Le commissaire de l'Unité permanente anticorruption (UPAC), Robert Lafrenière, a sorti l'artillerie lourde mardi pour défendre son intégrité, l'unité de son organisation et assurer que personne ne sera épargné par ses enquêtes. De «beaux dossiers» devraient même aboutir prochainement, assure son équipe.

Robert Lafrenière a tenu une conférence de presse accompagné de son directeur des opérations, Gilles Martin, du responsable de l'escouade Marteau, Denis Morin, et des représentants de Revenu Québec, de la Régie du bâtiment et du ministère des Affaires municipales.

Cette sortie publique survient après des enquêtes de La Presse qui ont mis en lumière, au cours des dernières semaines, des malaises au sein de l'UPAC. Trois enquêteurs ont notamment démissionné. Ces reportages n'ont aucun intérêt public, croit le patron de l'UPAC.

«On nous distrait. Pendant ce temps, qui en profite? Eh bien, ce sont les corrupteurs et les fraudeurs», s'est offusqué Robert Lafrenière.

Celui-ci a invité les sources des médias qui sont frustrées à lui parler avant de se plaindre aux journalistes. Il attribue ces fuites à des «décisions de gestion qui n'ont pas été populaires» auprès de gens «qui se vengent» désormais alors qu'ils ont prêté un serment de confidentialité, a-t-il rappelé. Il croit aussi que, dans certains cas, il puisse s'agir de mauvais jugements de la part de «gars de terrain» qui ne peuvent pas «tout voir».

À l'interne, à l'UPAC, on va plus loin sous le couvert de l'anonymat. «C'est une game qui se joue pour discréditer Lafrenière. Est-ce que cela sert [Jacques] Duchesneau, qui voulait le job?», se demande une source qui indique aussi que Robert Lafrenière n'en peut plus de ces «guéguerres». On souligne également que l'un des démissionnaires, Régent Bélanger, était très proche de M. Duchesneau.

Chose certaine, la situation à l'UPAC n'inquiète pas le ministre de la Sécurité publique, Robert Dutil. Il estime que l'UPAC est «en période de rodage» et qu'il peut y avoir «des périodes plus difficiles» dans ce contexte.

«Aucun dossier n'est exclu»

Au cours du point de presse tenu mardi, Robert Lafrenière a aussi nié que des dossiers puissent être mis de côté ou que ses enquêteurs, surtout ceux de Marteau, soient orientés sur des pistes de moindre envergure, par exemple vers le municipal. «Aucun dossier n'est exclu, tassé ou discarté, a-t-il réagi. Personne n'est à l'abri.» Des accusations qualifiées de «très graves» et qui «mettent [son] intégrité en jeu». «C'est faux», a-t-il martelé.

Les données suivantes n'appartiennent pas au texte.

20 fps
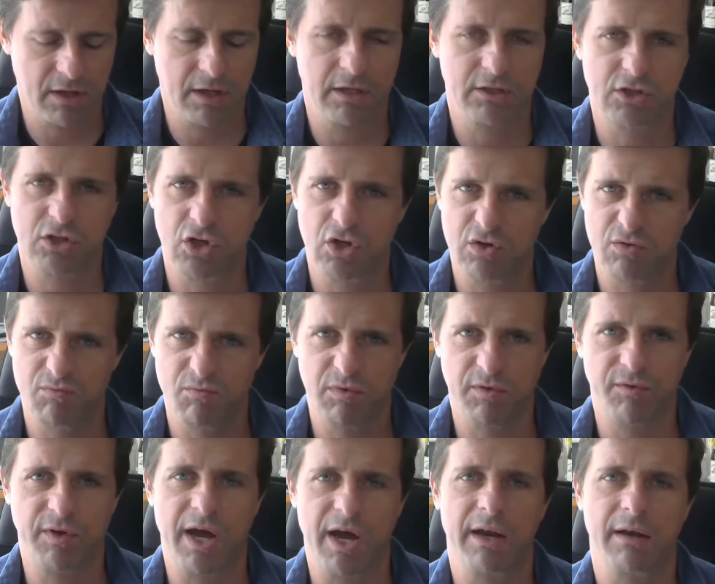And so you've
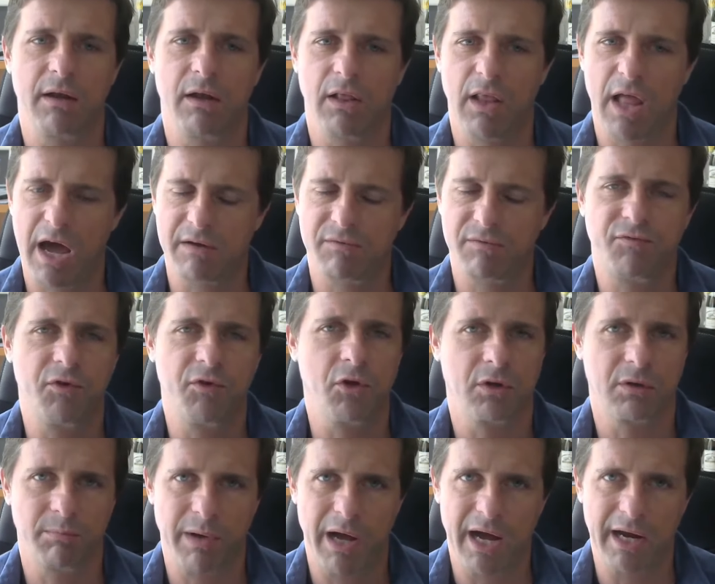got a lot
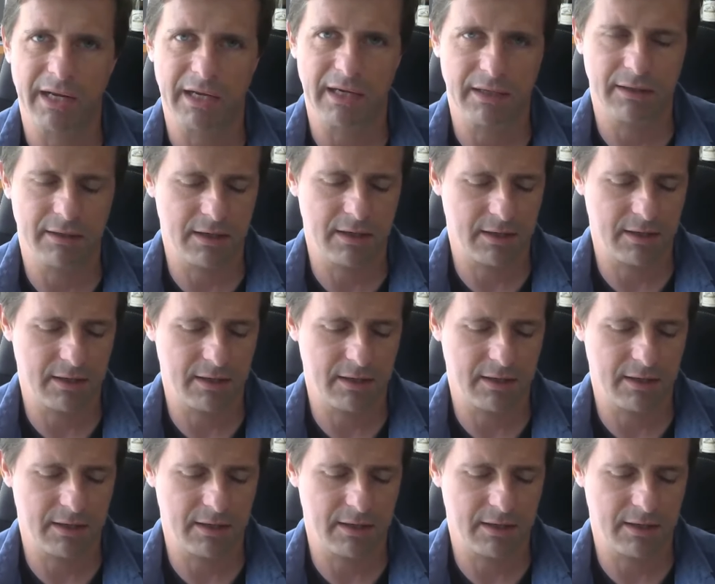fuller body in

Robert Lafrenière convient qu'il savait dès le départ que ce serait un immense «défi de gestion» de faire travailler ensemble près de 170 personnes provenant de différents milieux. «Nous cohabitons depuis le 3 octobre. On apprend à travailler ensemble, ce sont des cultures différentes. Ceux qui ont vécu les escouades régionales mixtes et les partenariats entre policiers savent que c'est déjà difficile de marier des gens issus de plusieurs corps policiers, alors vous imaginez ce que représente de mixer des organismes, des ministères, des policiers, des enquêteurs. Je ne dis pas que c'est parfait, mais ça va de mieux en mieux.»

Le commissaire a été encore plus piqué au vif et «fâché» par les questions sur son indépendance et sur ses liens familiaux avec le pouvoir. En particulier parce que son frère fait partie de l'équipe de sécurité du bureau du premier ministre, et que sa fille est la conjointe d'un sous-ministre de la Sécurité publique.

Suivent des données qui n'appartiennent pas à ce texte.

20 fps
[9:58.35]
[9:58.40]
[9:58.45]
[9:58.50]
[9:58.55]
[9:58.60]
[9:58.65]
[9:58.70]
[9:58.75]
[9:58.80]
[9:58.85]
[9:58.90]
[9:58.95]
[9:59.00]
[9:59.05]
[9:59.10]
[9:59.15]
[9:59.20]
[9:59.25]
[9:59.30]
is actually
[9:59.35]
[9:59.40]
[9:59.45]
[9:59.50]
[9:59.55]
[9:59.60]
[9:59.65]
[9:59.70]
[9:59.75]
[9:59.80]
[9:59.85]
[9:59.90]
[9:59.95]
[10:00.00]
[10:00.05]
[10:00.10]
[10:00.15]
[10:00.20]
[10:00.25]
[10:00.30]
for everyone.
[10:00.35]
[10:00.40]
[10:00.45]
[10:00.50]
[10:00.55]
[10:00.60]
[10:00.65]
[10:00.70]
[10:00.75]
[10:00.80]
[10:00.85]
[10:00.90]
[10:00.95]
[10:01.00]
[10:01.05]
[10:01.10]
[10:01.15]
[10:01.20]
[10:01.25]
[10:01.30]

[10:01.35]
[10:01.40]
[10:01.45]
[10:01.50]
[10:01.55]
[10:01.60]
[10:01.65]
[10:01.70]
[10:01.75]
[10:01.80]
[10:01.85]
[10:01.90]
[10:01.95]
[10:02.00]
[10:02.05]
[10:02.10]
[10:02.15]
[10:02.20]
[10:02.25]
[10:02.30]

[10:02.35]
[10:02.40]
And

«J'ai 40 ans de sécurité publique, d'intégrité et de crédibilité sous différents gouvernements, et je ne les remettrai jamais en jeu pour un dossier. [...] Je suis capable de mettre un mur de Chine entre mes activités professionnelles et ma vie privée.»

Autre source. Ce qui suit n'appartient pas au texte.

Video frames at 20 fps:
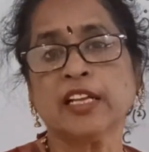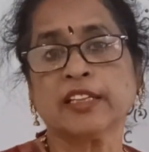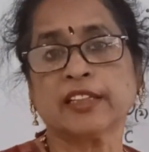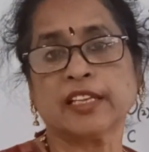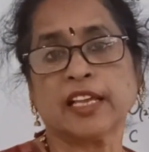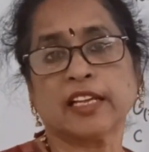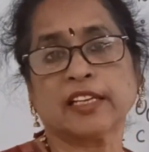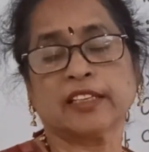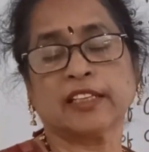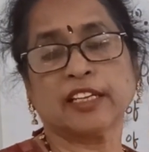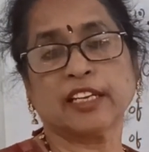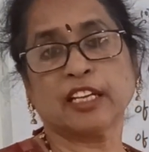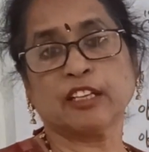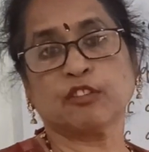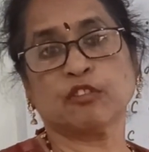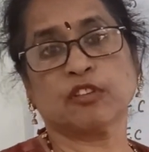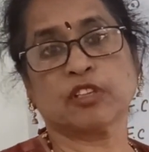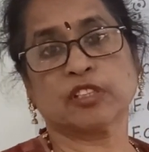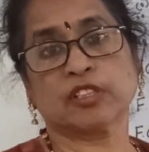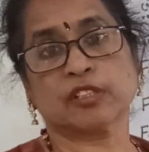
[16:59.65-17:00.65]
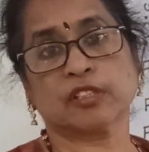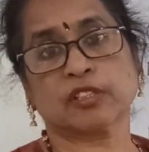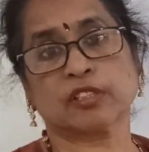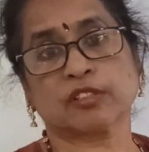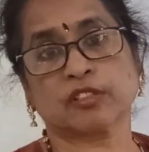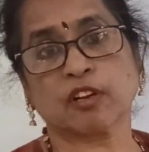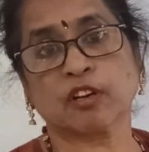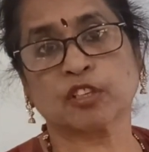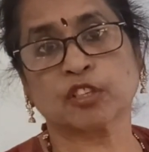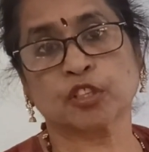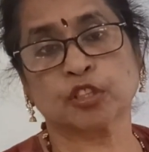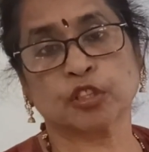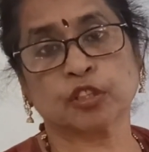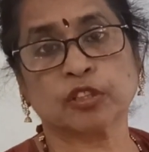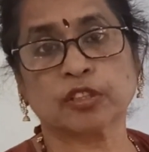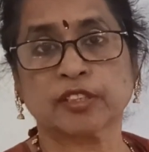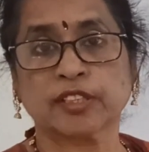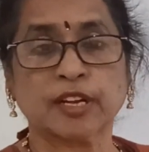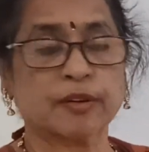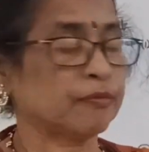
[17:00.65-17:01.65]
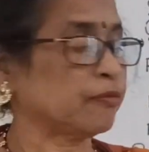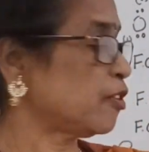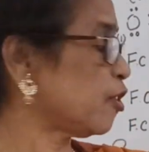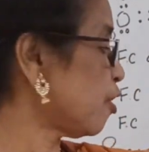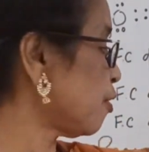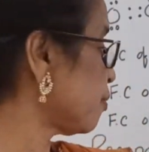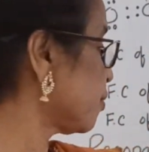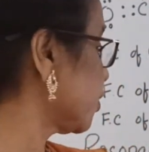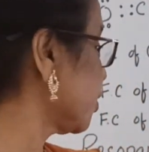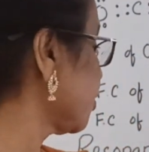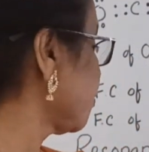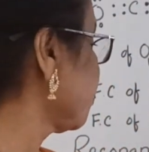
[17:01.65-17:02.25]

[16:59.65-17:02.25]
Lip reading: then the resonance structure developed.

Quant aux reproches concernant ses «amis» et ex-collègues de la Sûreté du Québec qui monopolisent les postes clés de son organisation, il a eu cette réponse: «Moi, c'est toujours le meilleur homme à la meilleure place.»

Quant à lui, l'inspecteur Denis Morin, chef de l'escouade Marteau, a affirmé que «l'ambiance est excellente» dans son unité et demandé au public d'être patient. «De beaux dossiers s'en viennent. Ce sont des dossiers très complexes, certains ont plus d'envergure que d'autres», a-t-il indiqué, en évoquant les cas des compteurs d'eau et du Faubourg Contrecoeur, à Montréal.